Python Tutorial: Pandas DataFrame-Add Column(s) & Row(s)

Monday, 19 June 2023

Pandas DataFrame-Add Column(s) & Row(s)

Table of Contents

1.      How to Add a row in a DataFrame

·         Method 1: Add a new row at the End of using loc method

·         Method 2: Add a new row at the End of using append method

·         Method 3: Add a new row at the End of using concat method

·         Method 4: Add multiple rows at End of using append/_append method

2.     How to Add a column in a Dataframe

·         Method 1: Add a new Column at the End using indexing method

·         Method 2: Add a new Column at the End using loc method

·         Method 3: Add a new Column at the End using brackets

·         Method 4: Add a new Column at the End using insert method

·         Method 5: Add a new Column using Concat Method

Adding row(s) into DataFrame

Method 1: Add a new row at the End of using loc method

In this method, The loc method of pandas DataFrame allows users can add specific row and column lables. The loc method standards for “location” and is used to filter data by specifying the row and column indices.

Labal based add new row:  The .loc[] method is used to access Dataframe elements by label, and it supports adding new rows as well as creating copies of existing ones.

Example:

import pandas as pd

marks  = { "Eng" :[67,89,90,55],

           "Maths":[55,67,45,56],

            "IP":[66,78,89,90],

           "Acct" :[45,56,67,65],

           "B.St.":[54,65,76,87]}

result = pd.DataFrame(marks,index=["Manoj","Mandeep","Ravi","Sumedha"])

print("******************Marksheet****************")

print(result)

print("\n Add Row")

n  = { "Eng" :45,"Maths":55,"IP":33,"Acct" :66,"B.St.":22}

result.loc['Aditi']=n

print(result)

Output:



Add a new row using .loc[len(df)]: 
If you don’t know, how many row in previous Dataframe and add new row. You have to find out how many rows are there in the first dataframe? 
For that, you can find out the number of rows by using the len() function.
Example:
import pandas as pd
marks  = { "Eng" :[67,89,90,55],
           "Maths":[55,67,45,56],
            "IP":[66,78,89,90],
           "Acct" :[45,56,67,65],
           "B.St.":[54,65,76,87]}
result = pd.DataFrame(marks)
print("******************Marksheet****************")
print(result)
print("\n Add Row")
 
n  = { "Eng" :45,"Maths":55,"IP":33,"Acct" :66,"B.St.":22}
result.loc[len(result)]=n
print(result)
Output:


Method 2: Add a new row at the End of using append/_append method

Example 1: Add Row to DataFrame

In this example, we will create a DataFrame and append a new row to this DataFrame. The new row is initialized as a Python Dictionary and append() function is used to append the row to the dataframe.
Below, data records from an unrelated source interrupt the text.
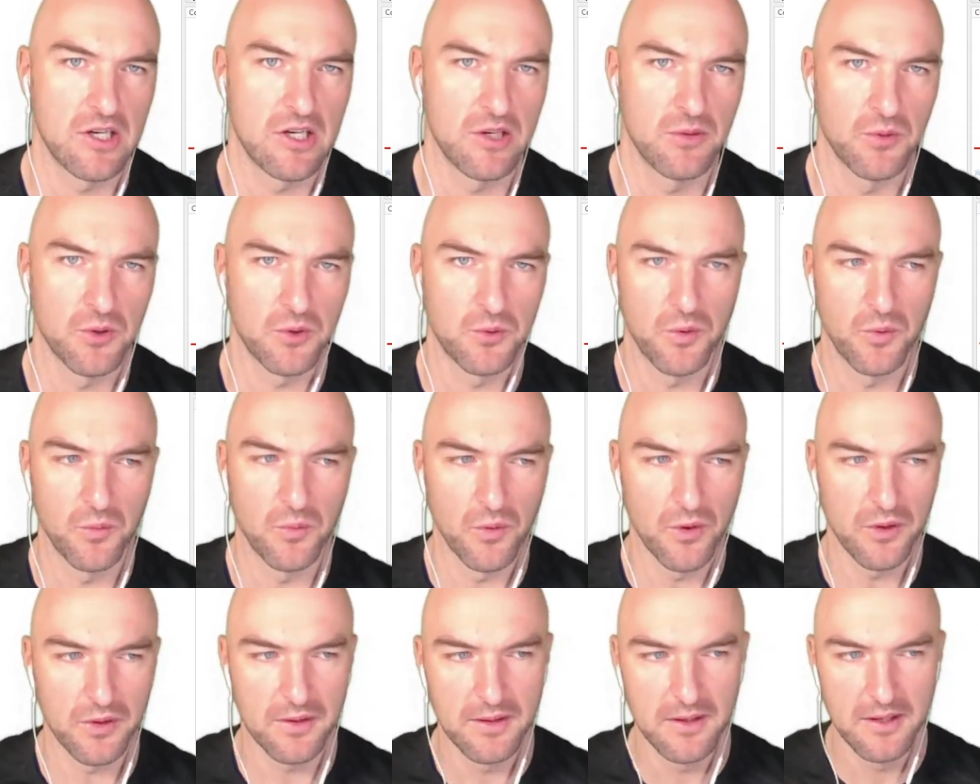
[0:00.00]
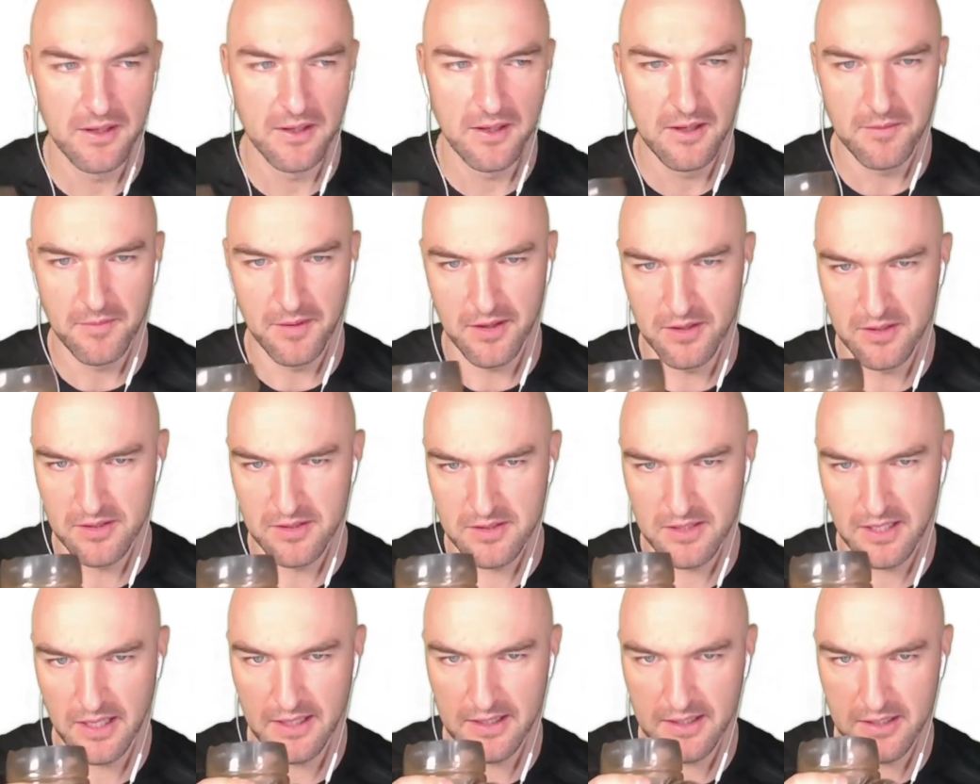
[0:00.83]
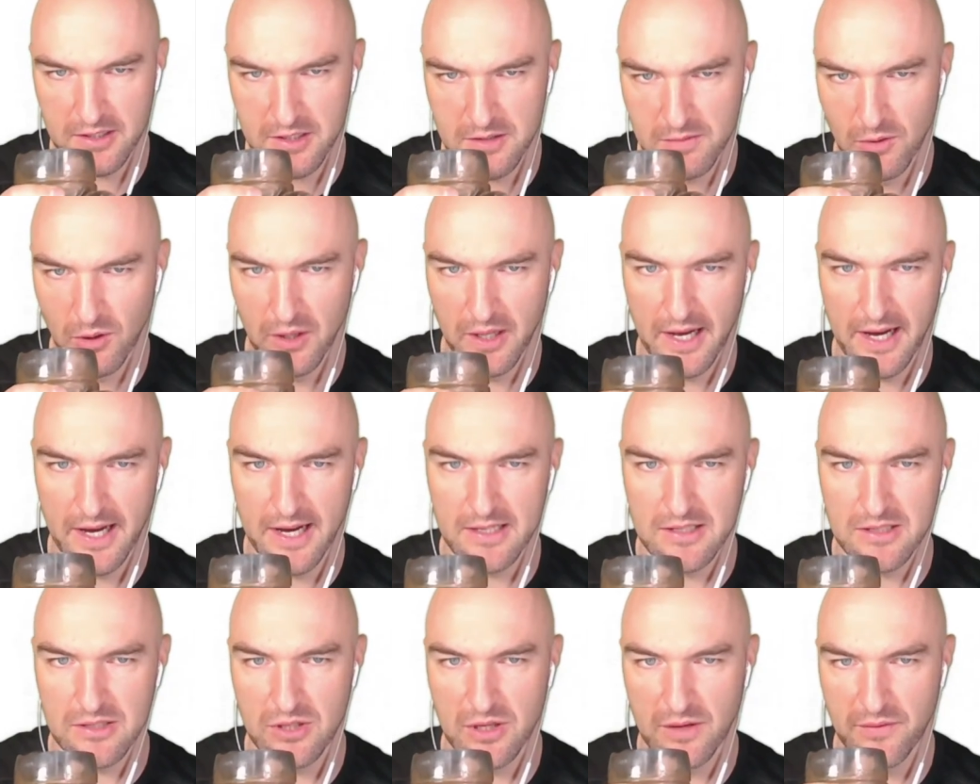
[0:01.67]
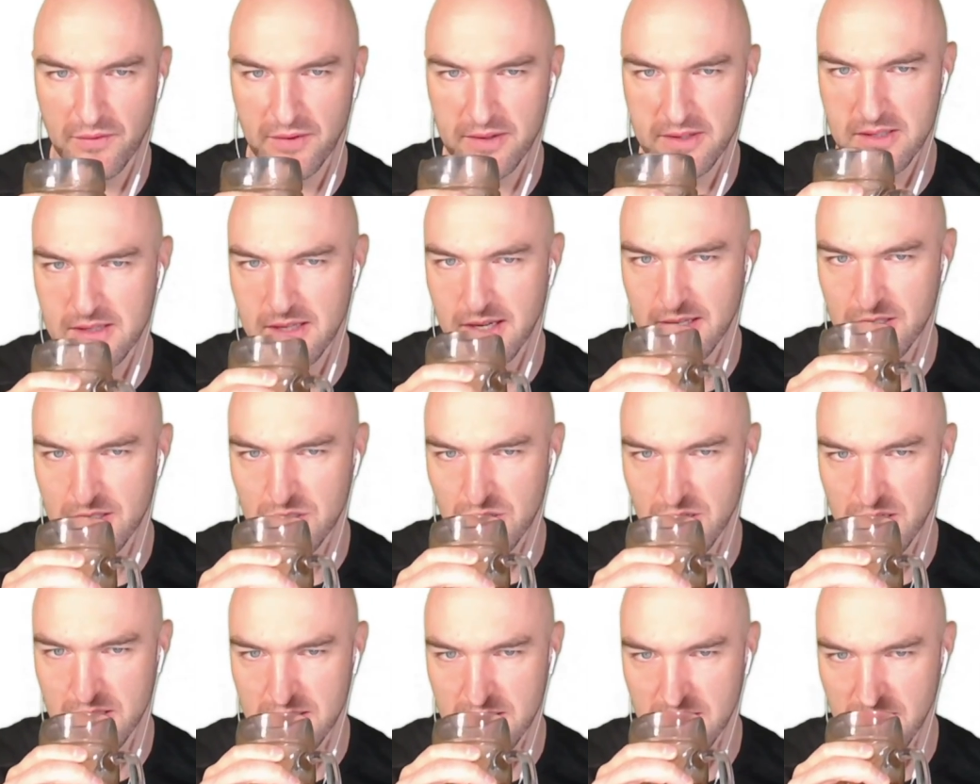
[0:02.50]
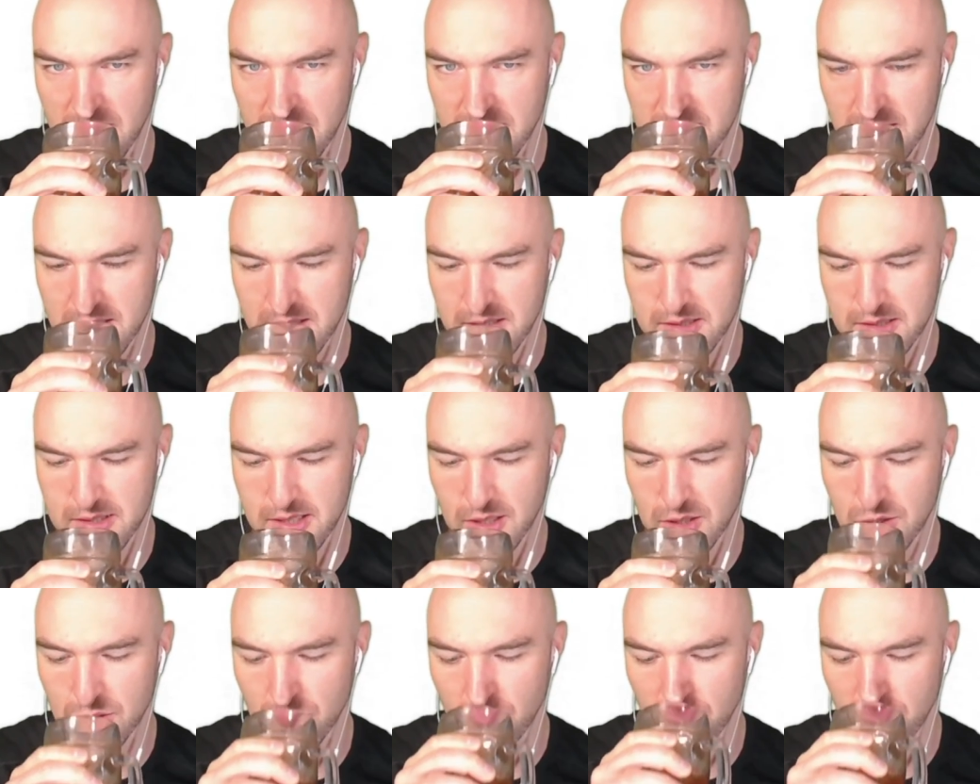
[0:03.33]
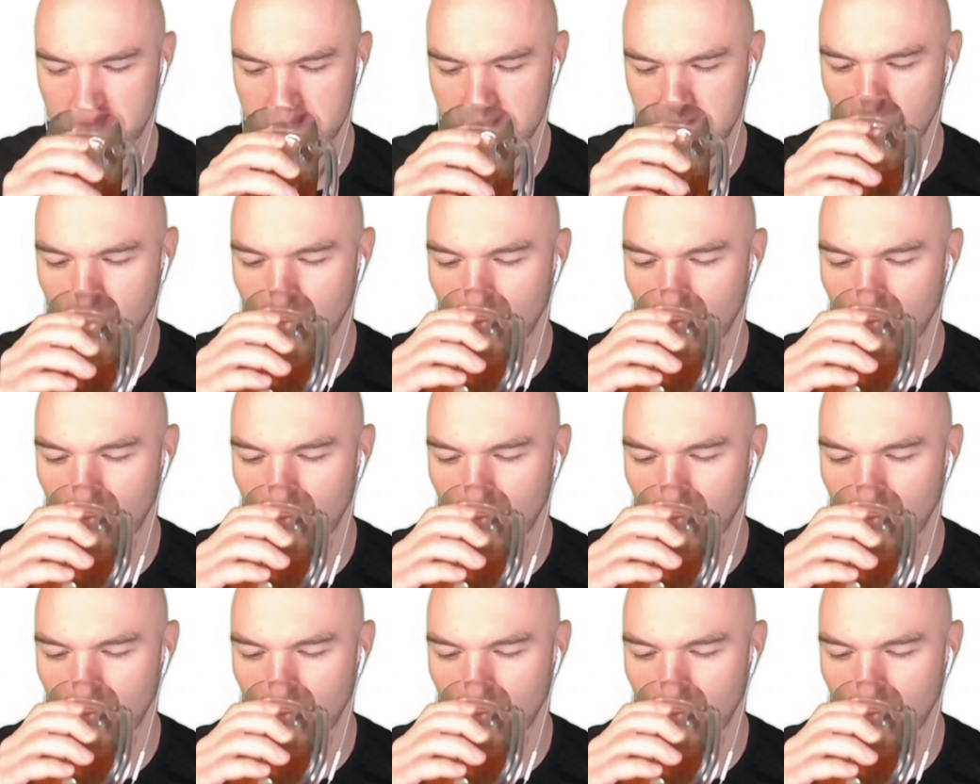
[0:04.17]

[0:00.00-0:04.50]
what we want, because the smaller isosurfaces are just a statistical noise.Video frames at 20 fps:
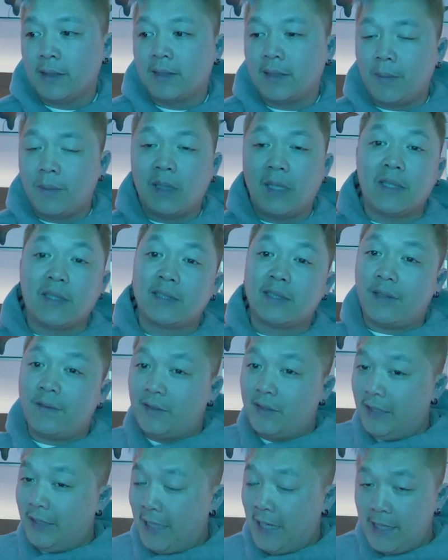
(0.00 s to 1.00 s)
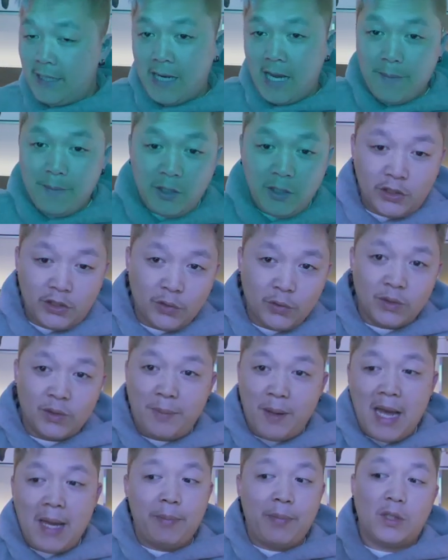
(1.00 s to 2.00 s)
some of our stuff did get damaged it was
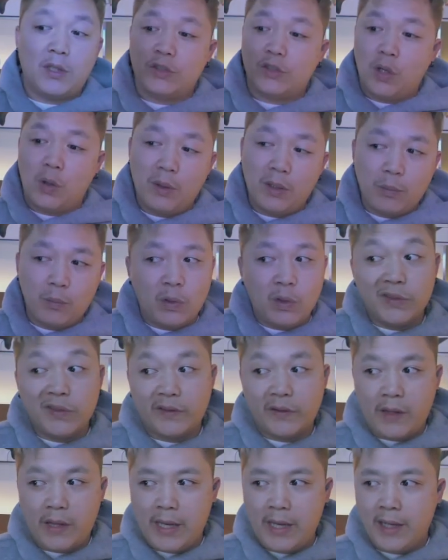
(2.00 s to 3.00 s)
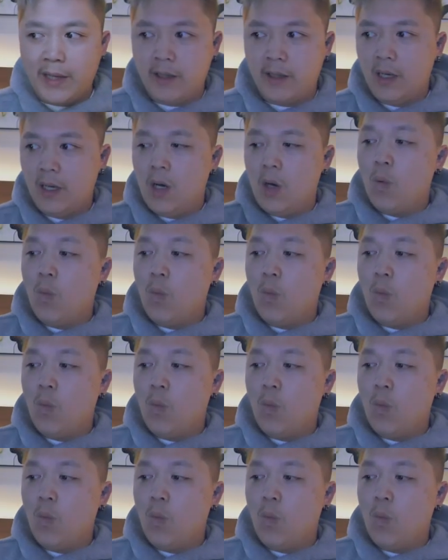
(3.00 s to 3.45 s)
bad because no one was thereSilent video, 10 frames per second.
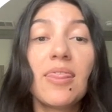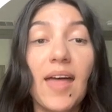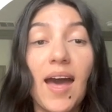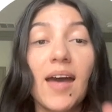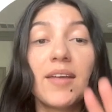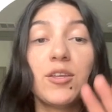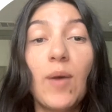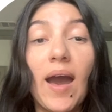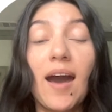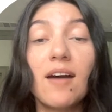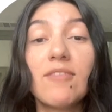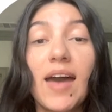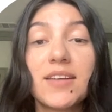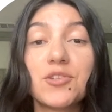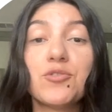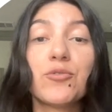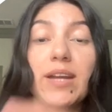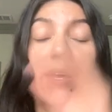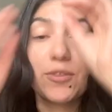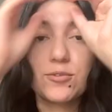that you have as you
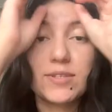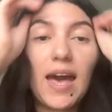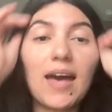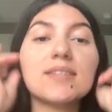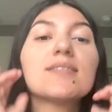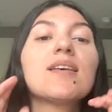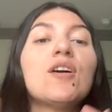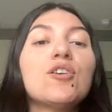create those ads.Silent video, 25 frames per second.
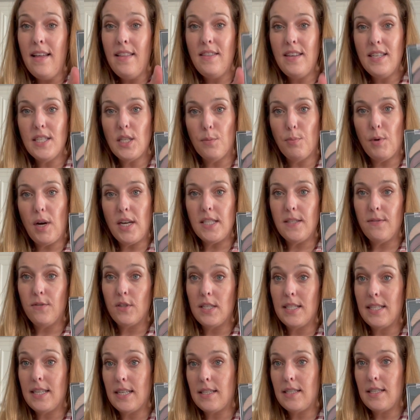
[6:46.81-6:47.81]
These are priced for
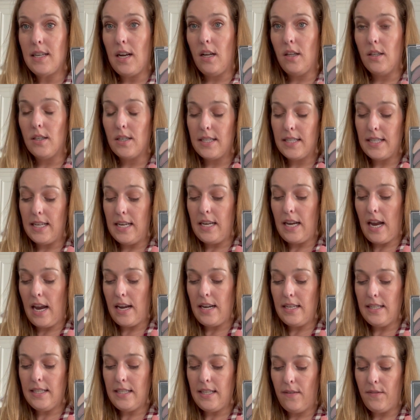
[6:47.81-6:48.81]

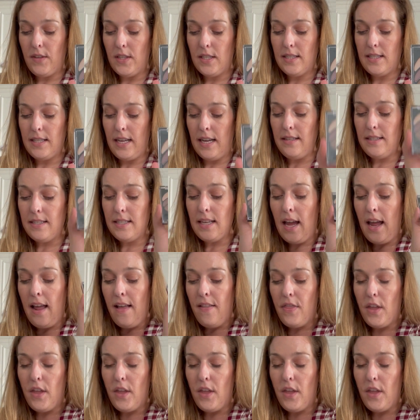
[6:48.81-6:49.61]
$6.97.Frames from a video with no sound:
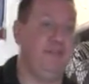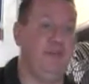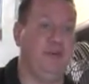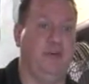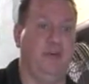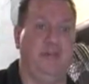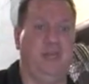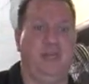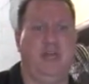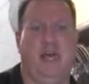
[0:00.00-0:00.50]

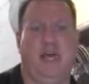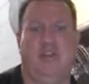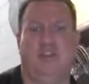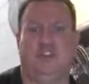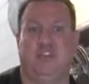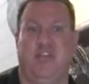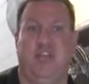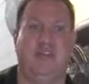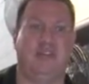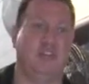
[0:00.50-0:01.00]
feel that
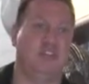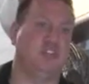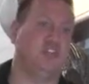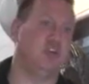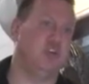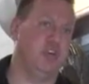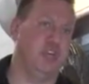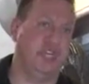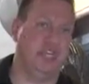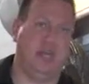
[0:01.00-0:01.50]
actually having a
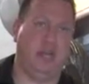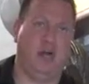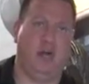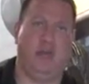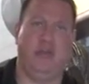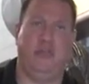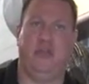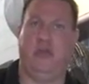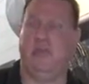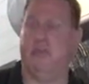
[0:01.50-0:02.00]
tourniquet
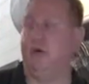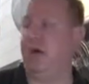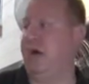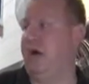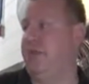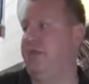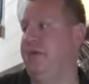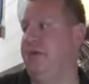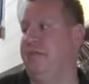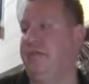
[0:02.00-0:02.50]
on
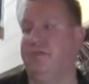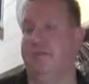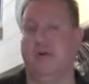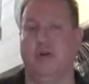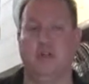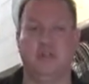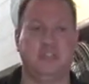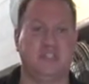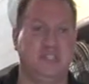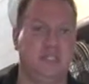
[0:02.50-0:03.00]
their
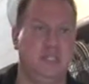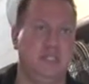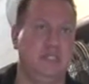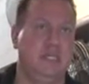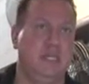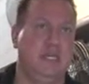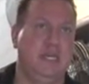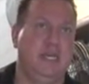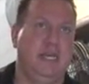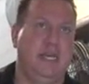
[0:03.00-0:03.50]
person
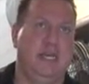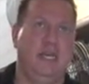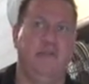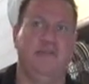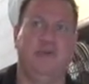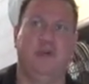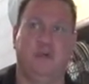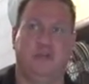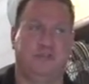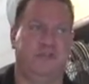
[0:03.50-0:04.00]

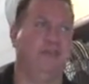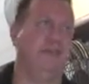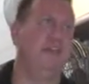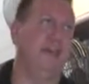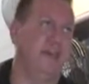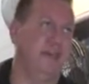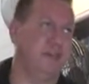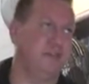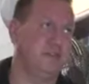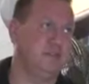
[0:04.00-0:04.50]
invokes
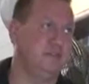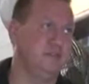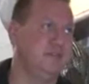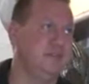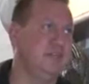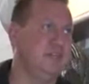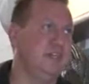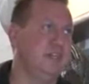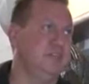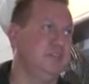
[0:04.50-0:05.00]
fear.
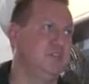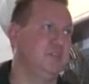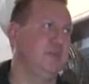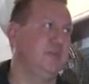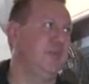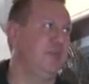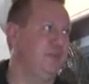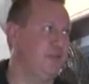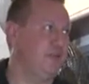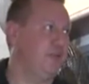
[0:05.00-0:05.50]
So
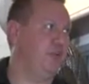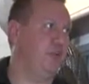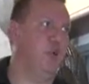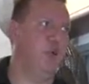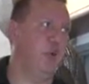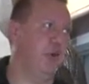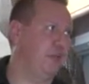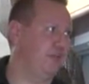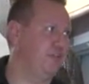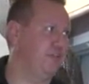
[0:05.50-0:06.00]
therefore, don't
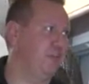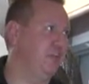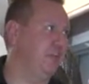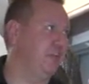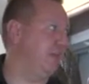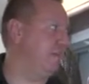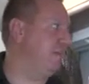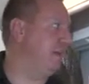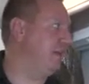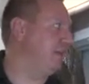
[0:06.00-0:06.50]
wear a
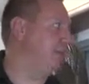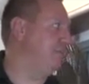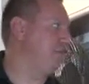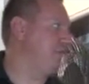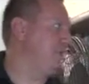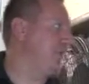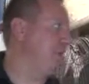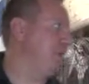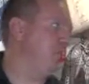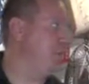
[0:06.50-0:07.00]
tourniquet because
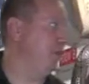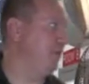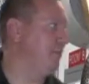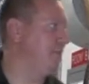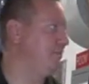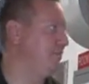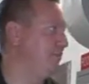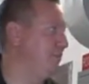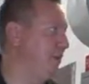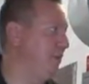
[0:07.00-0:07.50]
we don't want
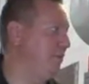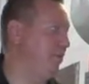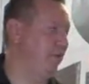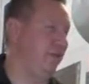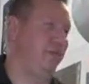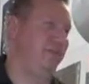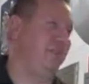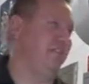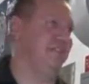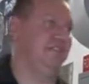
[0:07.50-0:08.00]
people
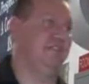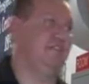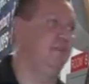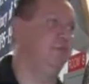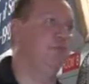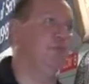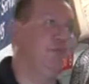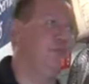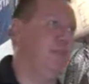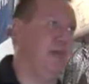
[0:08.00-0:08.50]
to think that
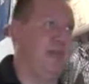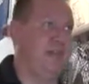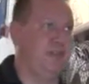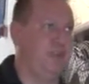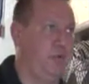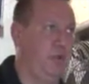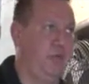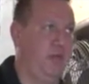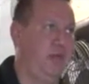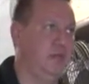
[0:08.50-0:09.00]
something really bad's
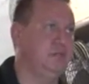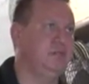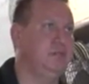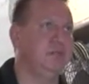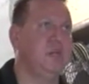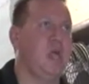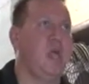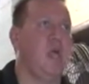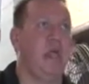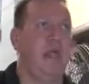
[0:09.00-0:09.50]
going
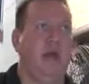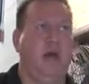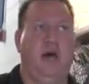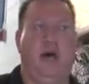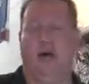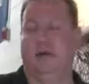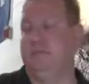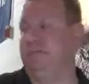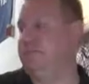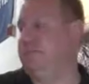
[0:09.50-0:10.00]

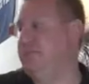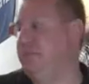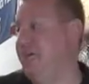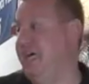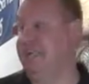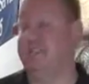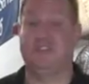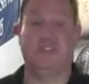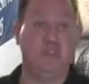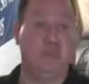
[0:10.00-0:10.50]
on. And
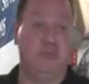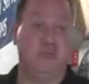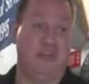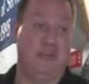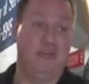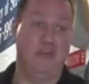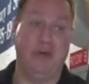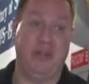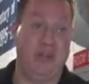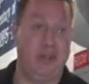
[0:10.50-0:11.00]
that assumes
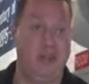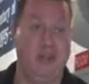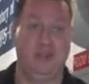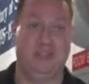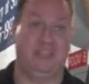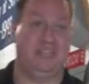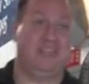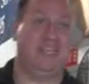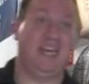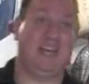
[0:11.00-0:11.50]
everybody knows
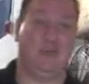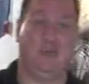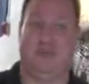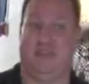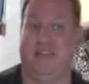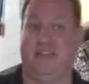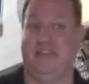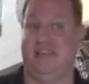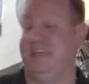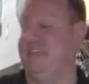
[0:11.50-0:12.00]
exactly what
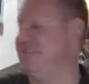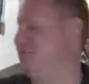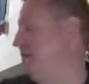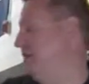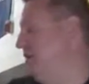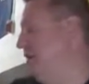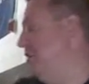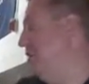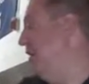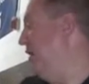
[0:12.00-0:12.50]
that thing is
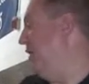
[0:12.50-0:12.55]
on their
When you are adding a Python Dictionary to append(), make sure that you pass ignore_index=True.

The append() method returns the dataframe with the newly added row.

Python Program

import pandas as pd
data = {'name': ['Somu', 'Kiku', 'Amol', 'Lini'],
               'physics': [68, 74, 77, 78],
               'chemistry': [84, 56, 73, 69],
               'algebra': [78, 88, 82, 87]}
#create dataframe
df_marks = pd.DataFrame(data)
print('Original DataFrame\n------------------')
print(df_marks)
new_row = {'name':'Geo', 'physics':87, 'chemistry':92, 'algebra':97}
#append row to the dataframe
df_marks = df_marks.append(new_row, ignore_index=True)
 
print('\n\nNew row added to DataFrame\n--------------------------')
print(df_marks)
Output

Run the above Python program, and you shall see the original dataframe, and the dataframe appended with the new row.

Original DataFrame
------------------
   name  physics  chemistry  algebra
0  Somu       68         84       78
1  Kiku       74         56       88
2  Amol       77         73       82
3  Lini       78         69       87
 
New row added to DataFrame
--------------------------
   name  physics  chemistry  algebra
0  Somu       68         84       78
1  Kiku       74         56       88
2  Amol       77         73       82
3  Lini       78         69       87
4   Geo       87         92       97

Example 2: Add Row to Pandas DataFrame (ignoreIndex = False)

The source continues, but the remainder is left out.